*Dataset entries:*
Segment Open

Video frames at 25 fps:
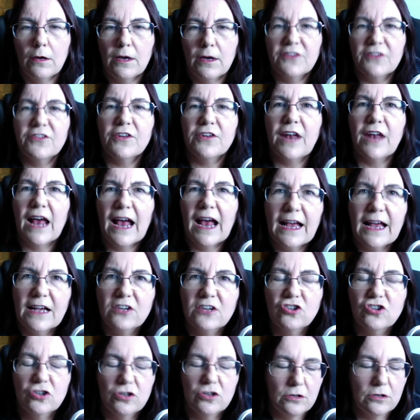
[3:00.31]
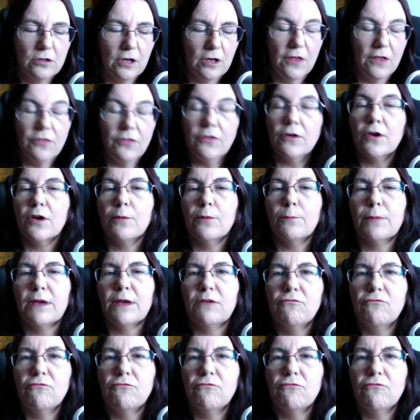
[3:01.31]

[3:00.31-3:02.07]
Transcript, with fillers: It's an action that can be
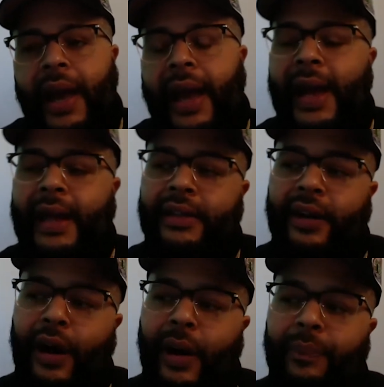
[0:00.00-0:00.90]
Yeah.
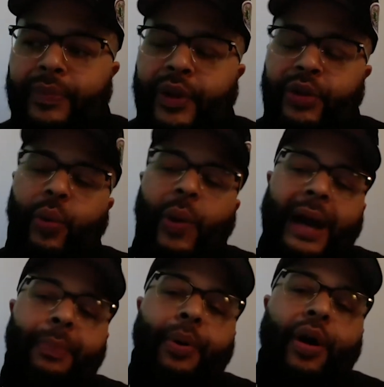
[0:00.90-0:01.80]
And the
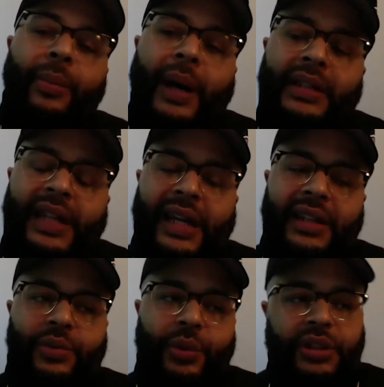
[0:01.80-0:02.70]
whack part about that
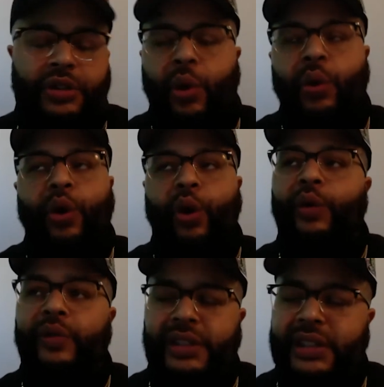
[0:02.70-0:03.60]
is with this whole
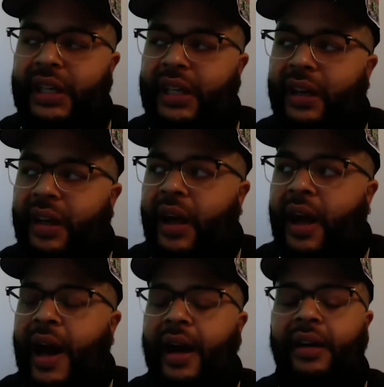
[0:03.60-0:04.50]
COVID thing,
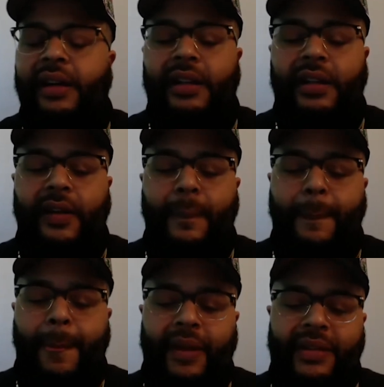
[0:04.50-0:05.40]
I couldn't
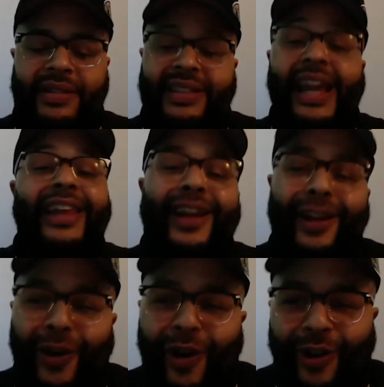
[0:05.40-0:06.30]
stay
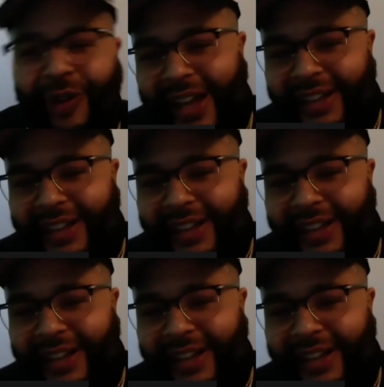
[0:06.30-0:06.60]
there long, right?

Segment Closed

*Assignment:*
One exact copy of the data, no pictures: write it out line for line.

*Task result:*
Video frames at 25 fps:
[3:00.31]
[3:01.31]

[3:00.31-3:02.07]
Transcript, with fillers: It's an action that can be
[0:00.00-0:00.90]
Yeah.
[0:00.90-0:01.80]
And the
[0:01.80-0:02.70]
whack part about that
[0:02.70-0:03.60]
is with this whole
[0:03.60-0:04.50]
COVID thing,
[0:04.50-0:05.40]
I couldn't
[0:05.40-0:06.30]
stay
[0:06.30-0:06.60]
there long, right?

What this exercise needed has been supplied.